**Information:**
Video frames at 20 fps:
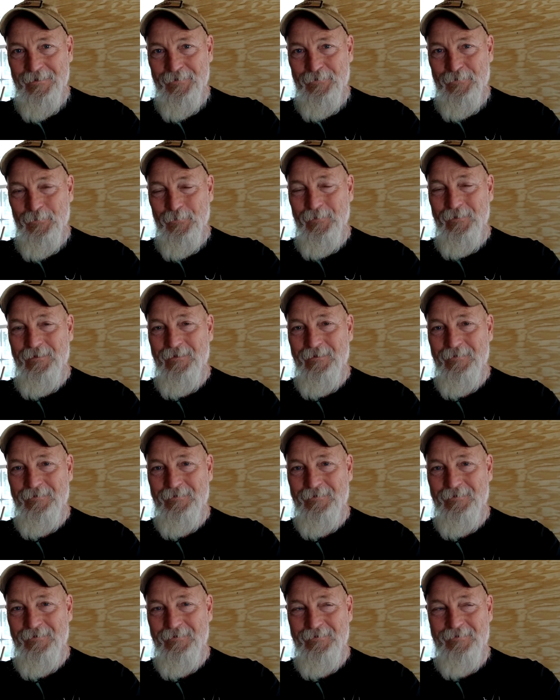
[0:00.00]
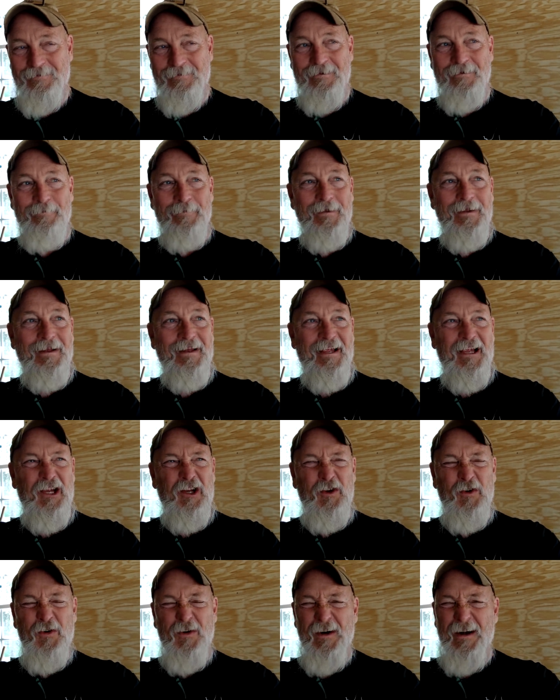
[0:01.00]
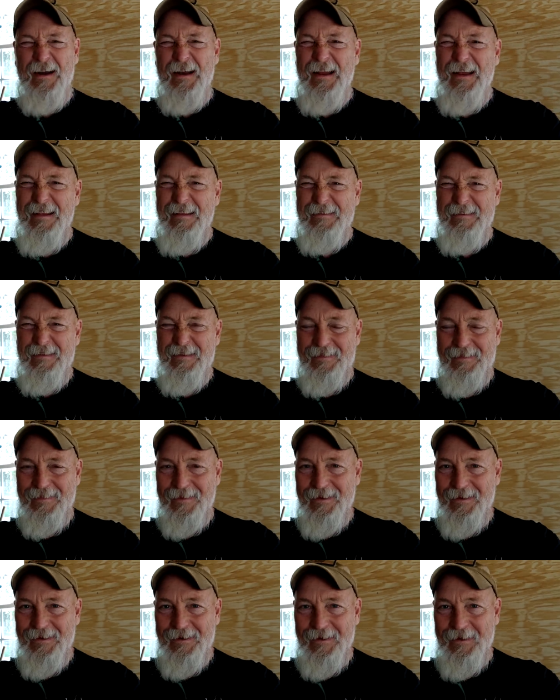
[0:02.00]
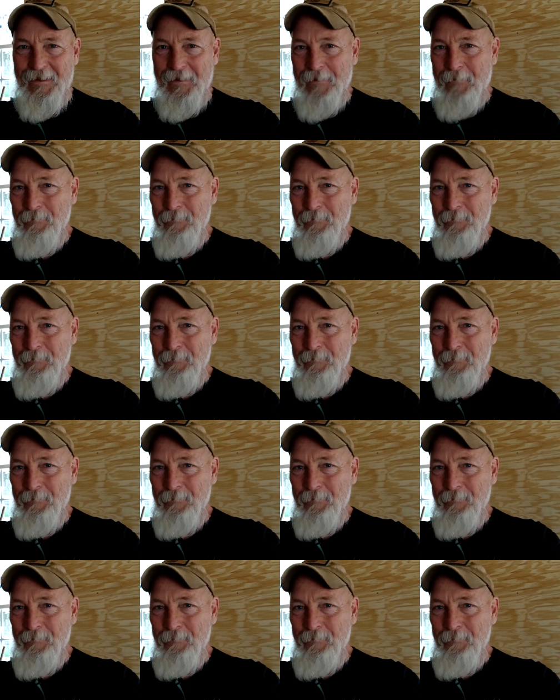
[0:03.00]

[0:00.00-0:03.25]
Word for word: doing this seemingly crazy thing,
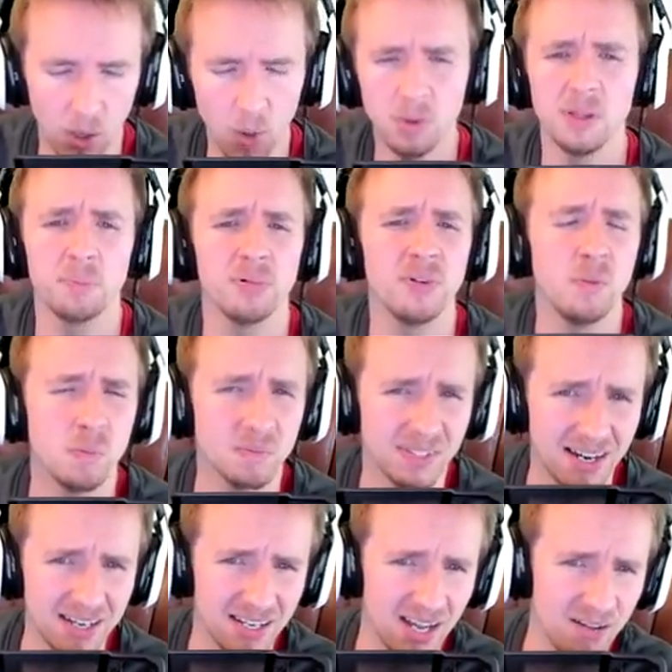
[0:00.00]
All the premiums
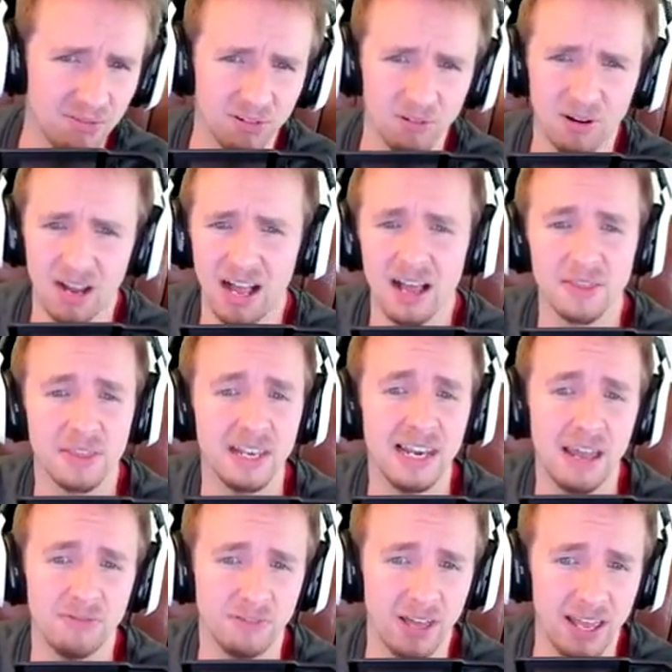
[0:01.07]
I cover are the
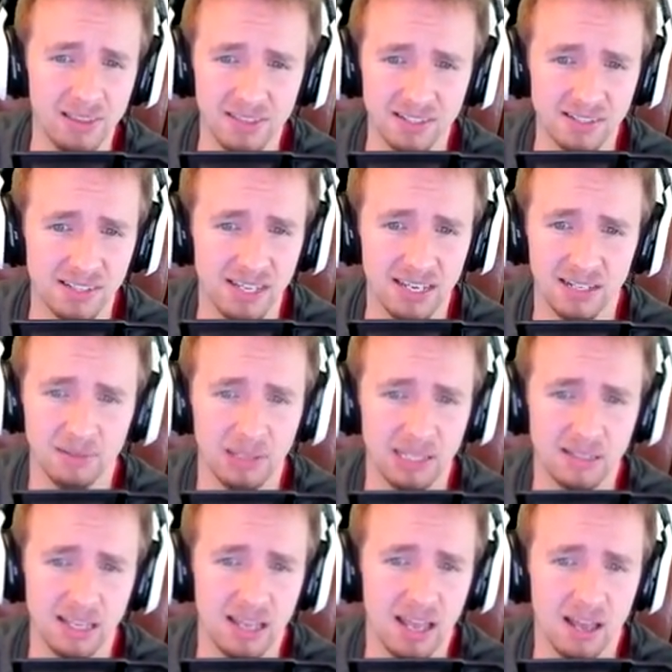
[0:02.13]
Leffe, this
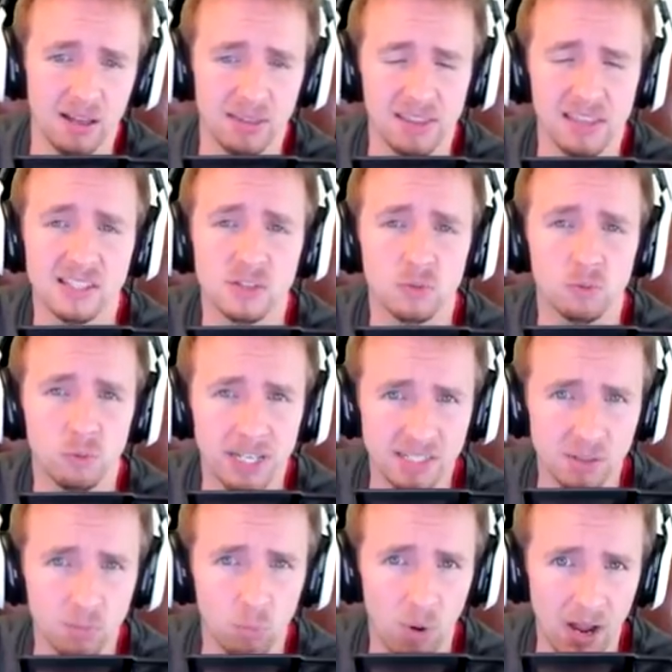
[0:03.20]
thing, that there's a
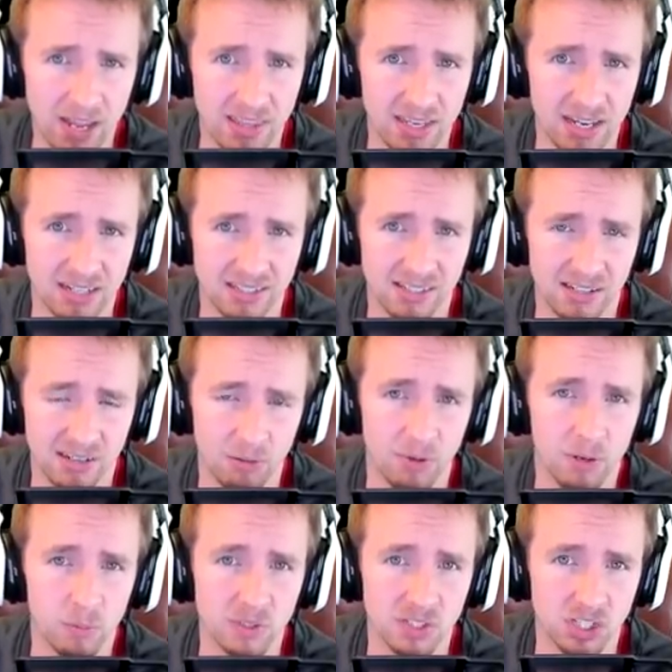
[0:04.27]
reason why the
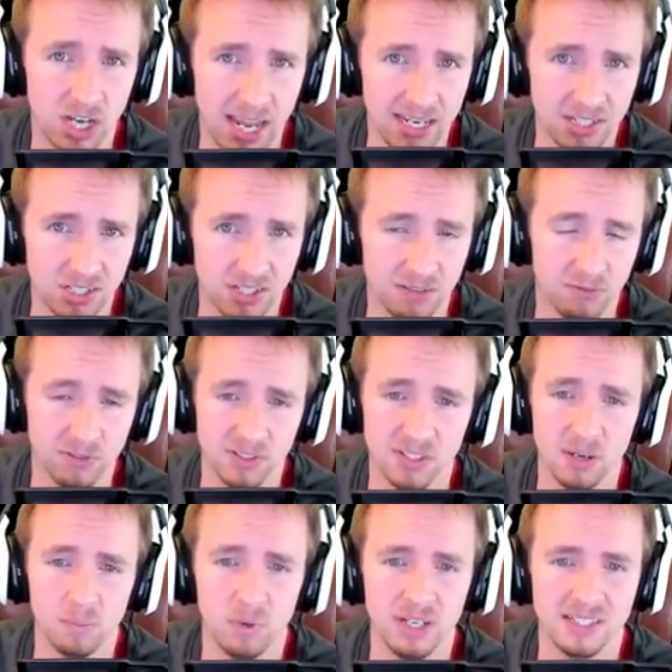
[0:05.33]
artillery was changed, and for
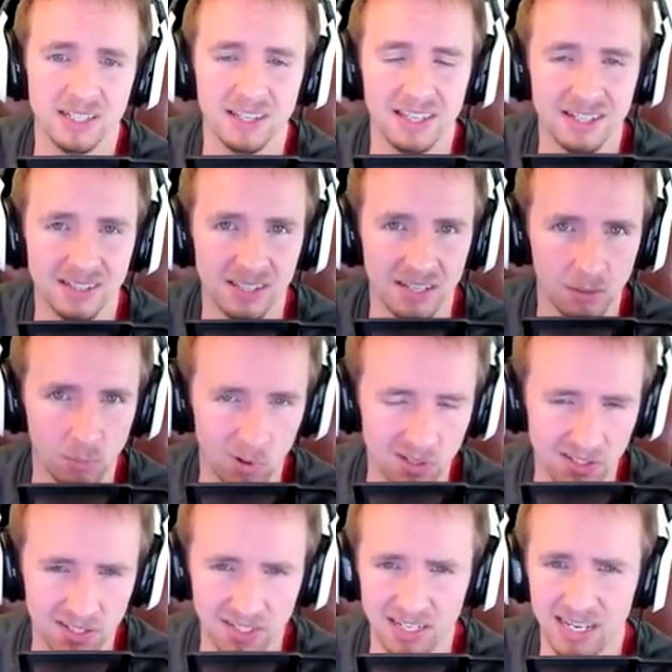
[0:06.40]
some reason this thing
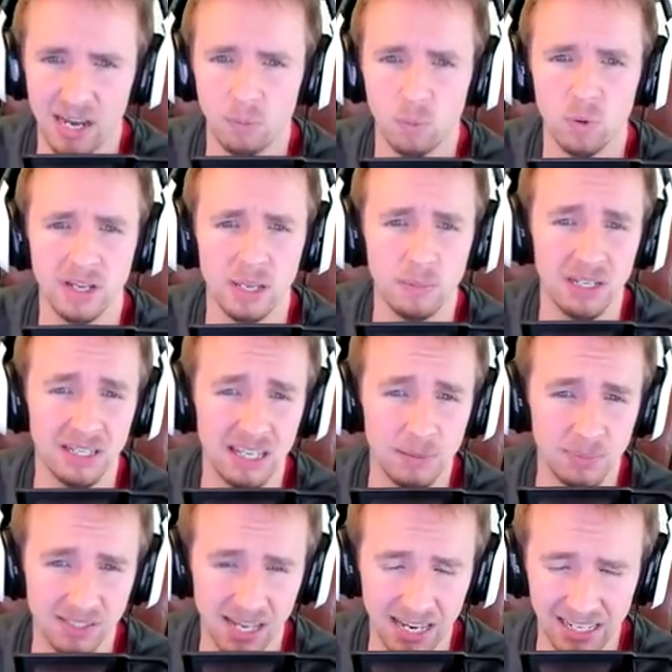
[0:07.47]
wasn't, and now Wargaming
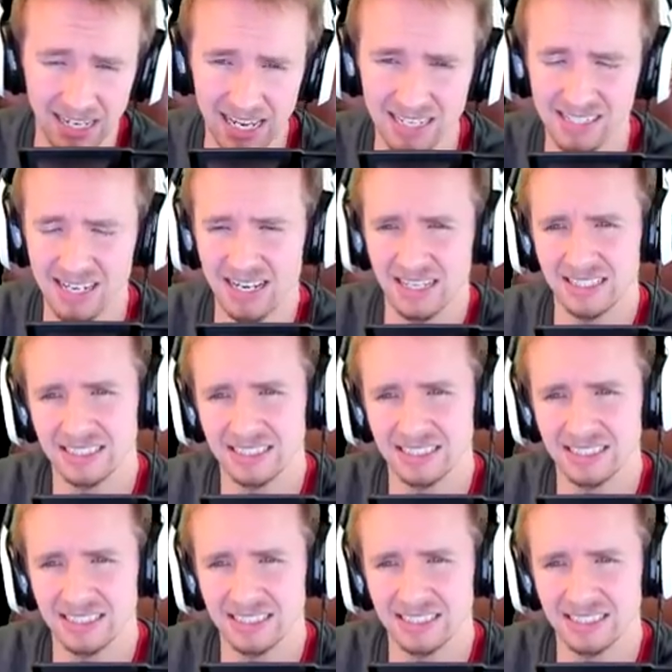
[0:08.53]
keeps selling it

**What the exercise asks:**
Everything in the listing must be restated word for word, except for the pictures.

**Task result:**
Video frames at 20 fps:
[0:00.00]
[0:01.00]
[0:02.00]
[0:03.00]

[0:00.00-0:03.25]
Word for word: doing this seemingly crazy thing,
[0:00.00]
All the premiums
[0:01.07]
I cover are the
[0:02.13]
Leffe, this
[0:03.20]
thing, that there's a
[0:04.27]
reason why the
[0:05.33]
artillery was changed, and for
[0:06.40]
some reason this thing
[0:07.47]
wasn't, and now Wargaming
[0:08.53]
keeps selling it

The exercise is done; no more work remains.